-- Posted 13 February, 2006 | |
Saturday, February 11th:
The Gold and Silver Review at GoldSeek.com presents Elliott Wave technician, Roland Watson and market analyst, Jim Willie. We'll also have Dave Morgan back to discuss his great call on the silver market last week.
Jim Willie CB Bio:
Proprietor, GoldenJackass.com Editor, Hat Trick Letter
The man behind the name Jim Willie has experience in three important fields of statistical practice in the 23 years following completion of a Ph.D. in Statistics at Carnegie Mellon University. He spent time since 2001 in a private consulting firm in Pittsburgh, PA. His work included pharmaceutical and medical claim estimation, stratified sampling for consumer packaged goods market share, training seminars in advanced regression models, and consulting toward various other projects within the firm. In August of 2003, he became a low-cost solution at his firm, and since then has focused exclusively on the US and world economies, financial markets, currencies, and the commodity fields. Gold and energy have been a prime focus.

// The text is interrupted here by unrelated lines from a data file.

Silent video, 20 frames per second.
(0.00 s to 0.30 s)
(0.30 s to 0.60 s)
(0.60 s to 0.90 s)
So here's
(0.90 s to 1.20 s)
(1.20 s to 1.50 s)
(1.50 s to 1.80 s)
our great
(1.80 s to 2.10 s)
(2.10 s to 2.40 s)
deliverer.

Jim spent five years at the corporate headquarters of Staples in suburban Boston in the last half of the 1990 decade. Work focused upon forecasting and sales analysis for their retail business, but also for the catalog and internet business. His retail floor labor scheduling program integrated several forecasts across the entire retail chain of over 1000 stores. Retail models, seasonality estimation, marketing effects, price elasticity analysis, all supported either the forecast process or profit margin enhancement. During his time at Staples, the company quadrupled in revenues and store count nationwide.

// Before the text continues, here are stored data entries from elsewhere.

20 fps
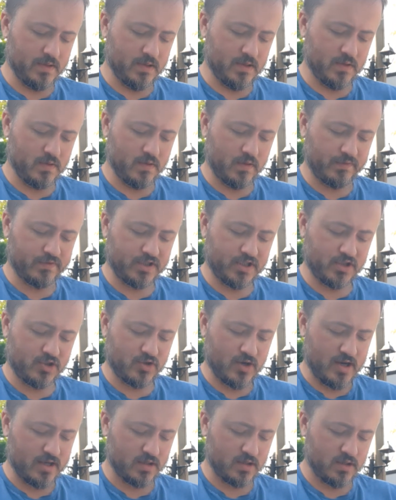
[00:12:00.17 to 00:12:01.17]
you obviously
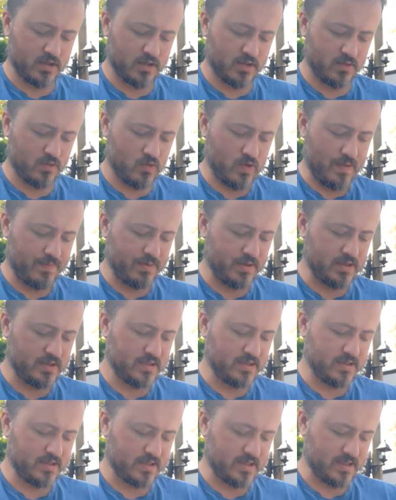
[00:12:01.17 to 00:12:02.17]
track the
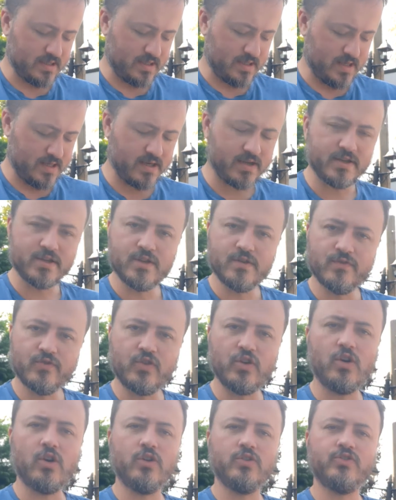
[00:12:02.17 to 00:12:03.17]
weapons and gear you've
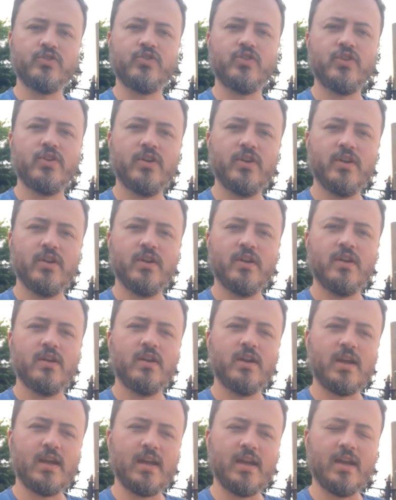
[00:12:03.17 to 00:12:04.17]
got,
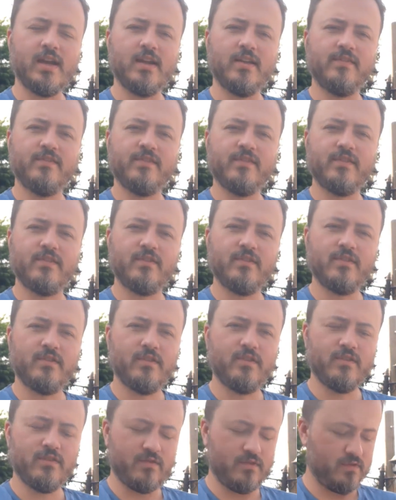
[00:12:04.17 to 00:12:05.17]
and
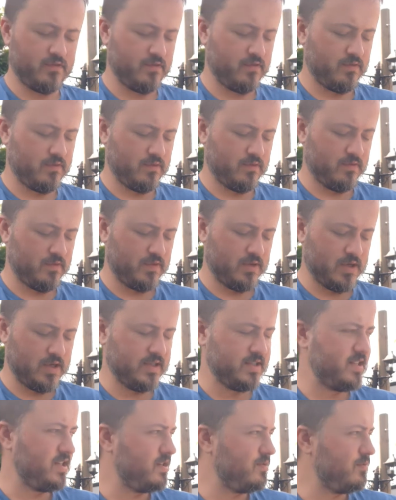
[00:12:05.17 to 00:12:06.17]
the
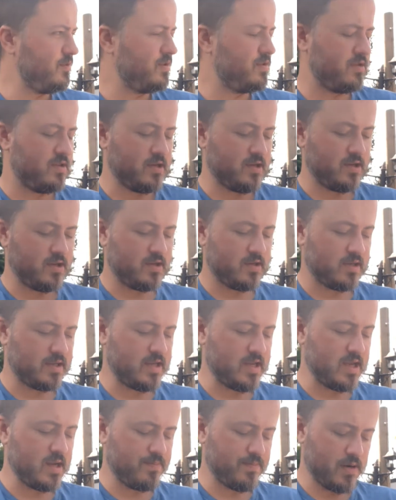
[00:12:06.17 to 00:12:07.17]
idea with the
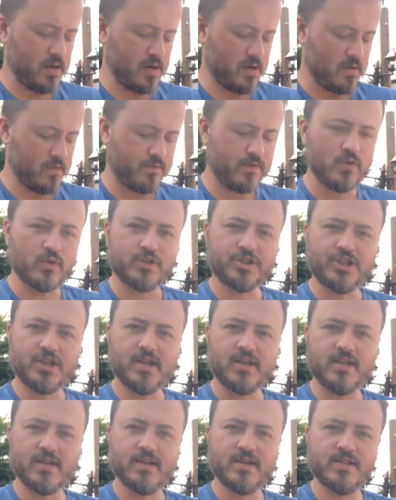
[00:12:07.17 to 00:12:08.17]
gear part of your
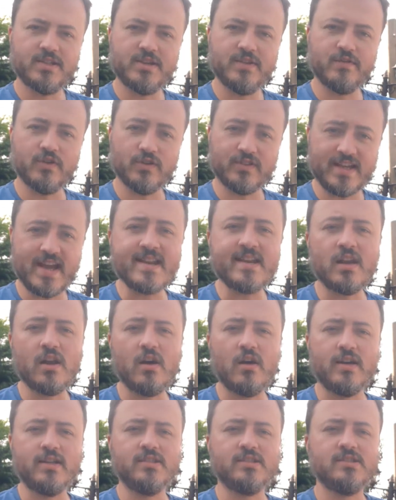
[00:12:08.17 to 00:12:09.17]
sheet is you've got 10
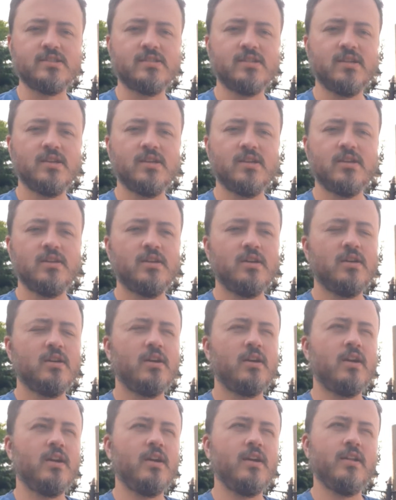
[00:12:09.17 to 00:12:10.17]
lines,
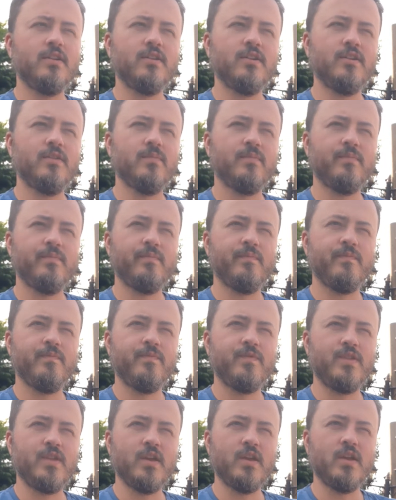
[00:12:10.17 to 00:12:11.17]
and
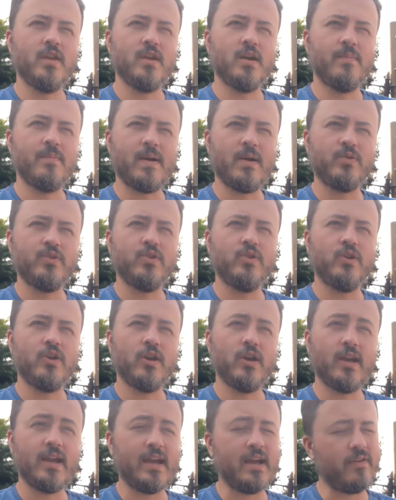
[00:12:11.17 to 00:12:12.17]
the amount you
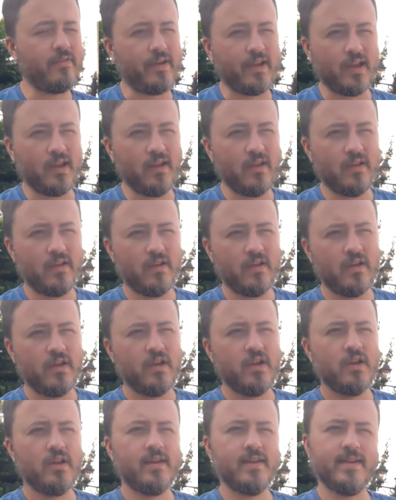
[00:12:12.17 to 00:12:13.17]
can carry
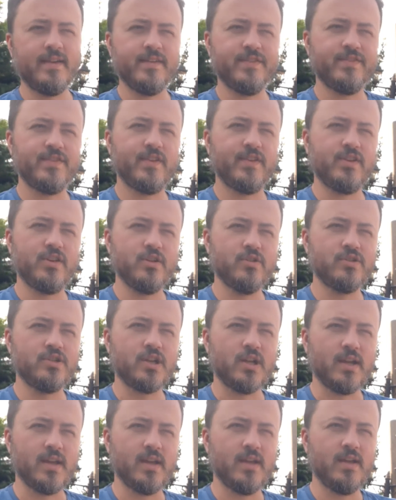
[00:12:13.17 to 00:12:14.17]
is
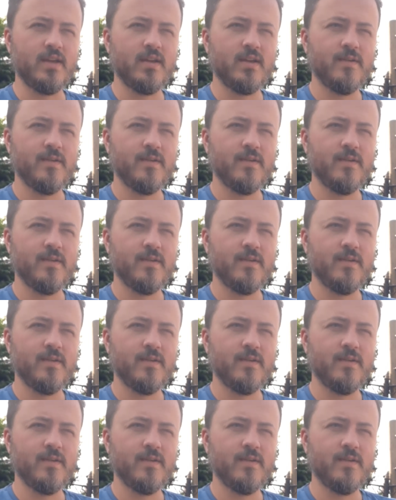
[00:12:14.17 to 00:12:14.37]
usually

At Digital Equipment Corporation in suburban Boston, Jim worked for nine years in a unique zero-profit center within the company, one totally dedicated to marketing research on Digital products and the computer industry. Large strategic studies and smaller product studies were completed in the hundreds by a staff of 12. Strategic studies incorporated orthogonal fractional factorial designs, for evaluating various product feature combinations and industry directions. Product studies helped to enhance design and development. All datasets were analyzed exhaustively for useful information on perceptions, preferences, drivers, trends, usage, and demographics. However, extreme errors of judgment by senior executives resulted in the rapid decline in the company, departure of the best and brightest leaders, severe reduction in its workforce, and eventual acquisition by Compaq, then later by Hewlett Packard, which now manages his defined benefit pension. Sadly, many younger people have not even heard of the second largest computer mfg firm behind IBM in the 1980 and 1990 decades. HP took a large portion of Digitalís customer base.

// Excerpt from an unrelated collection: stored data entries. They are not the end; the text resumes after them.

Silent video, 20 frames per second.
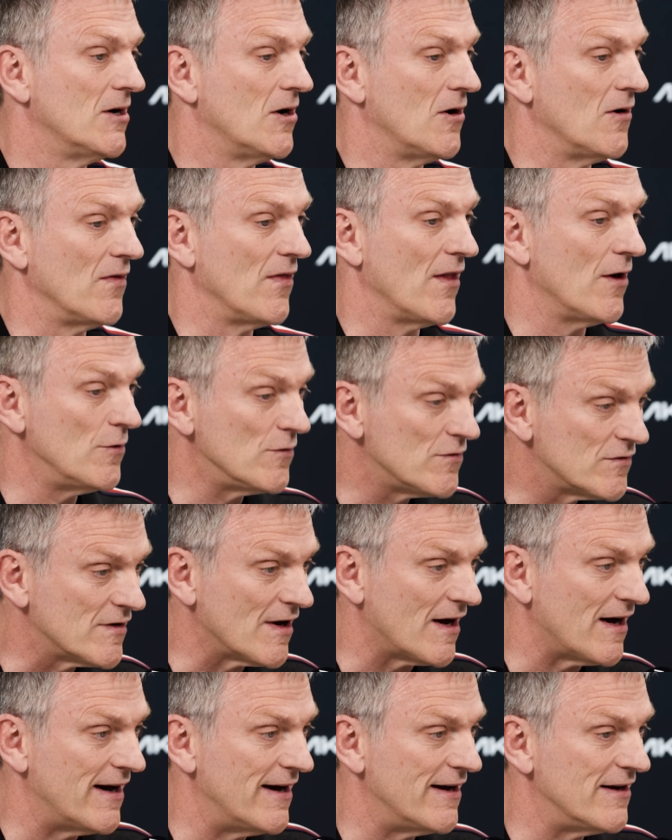on those
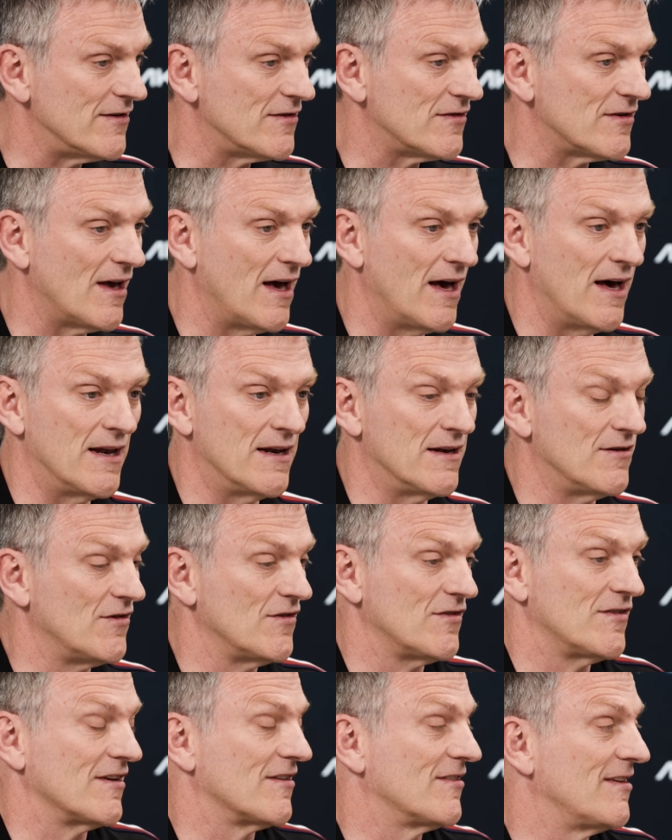tyres and
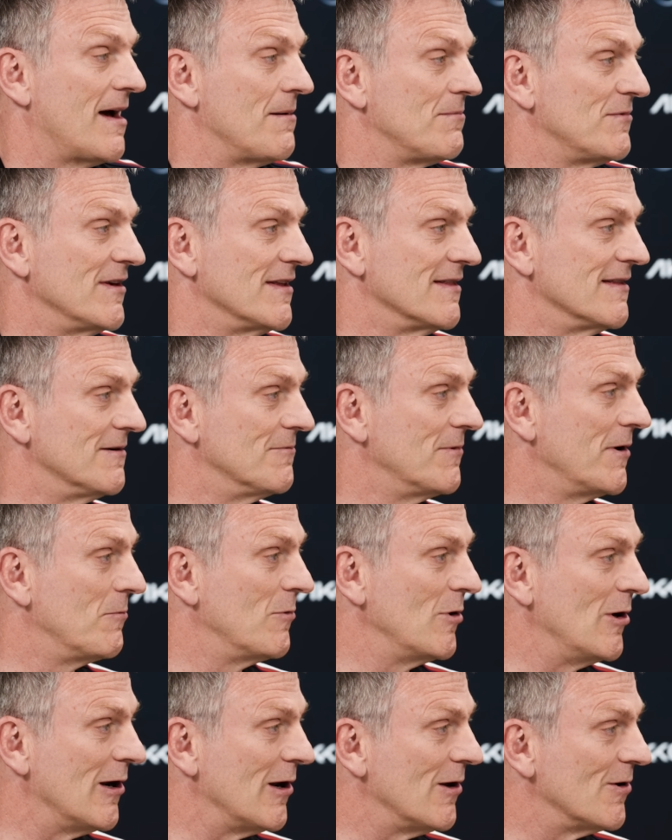just accepting that we
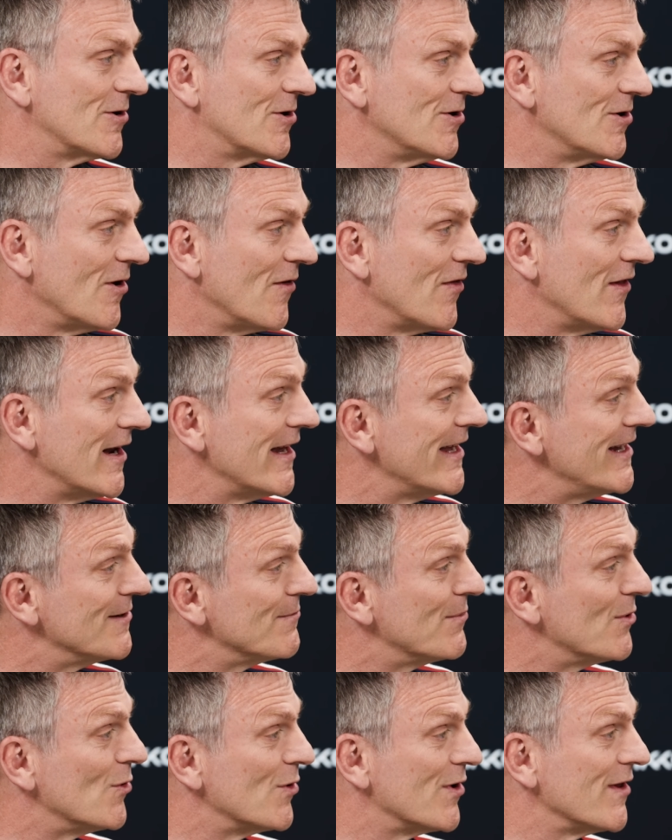wouldn't look good on the
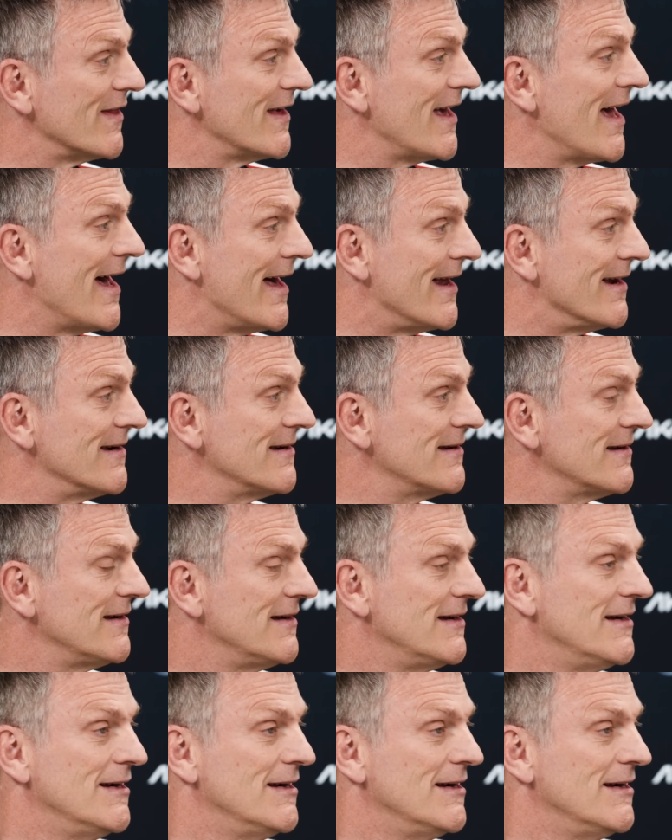leaderboard at the end,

Also at Digital, before the marketing research post, Jim worked for five years as a quality control consultant to the manufacturing organizations. He authored a DEC Engineering Specification which was integrated at all 28 mfg plants worldwide. It streamlined the stress testing of units from the assembly lines, with significant savings from reduced test time. Over a seven-year period, its implementation reduced mfg costs corporate-wide by between $250 and $300 million. Those were days of considerable fat in the US mfg arena, however. A few of his colleagues from Digital days remain trusted friends and analysts.
Roland Watson's Bio:
Works as a software engineer at Edinburgh Scotland, he earned his bachelors degree at the university of Glasgow in artificial intelligence. He has a newsletter at NeweraInvestor.com that focuses on global economic trends. He is an expert on Elliot Wave analysis and applies this technical style to gold, silver and precious metals stocks.
David Morgan, Silver Investor
Editor of the Silver Investor, started investing in the stock market well before turning 18 years of age. He then spent 4 1/2 years earning a degree in Engineering. Upon graduation became a an aircraft worker at Edwards Air Force Base - and then, once discharged, went to work as a private financial consultant after earning a masters degree in Economics/International Business. Seven years ago, Mr. Morgan put his life long study of free-market economics to work researching the economy, stock market behavior, precious metals, especially silver. Although very familiar with gold, Mr. Morgan believed that silver needed more exposure and would be utilized increasingly as technology continued to demand more and more of the metal. Mr. Morgan's interest in silver led him to publish the "The Morgan Report", a research report that has grown in popularity and is today seen as one of the pre-eminent reports on Free Market economics in the financial industry. Mr. Morgan has benefited from the bull market in commodities and metals: An overwhelming number of the companies outlined in his model portfolio is higher than the original recommendation.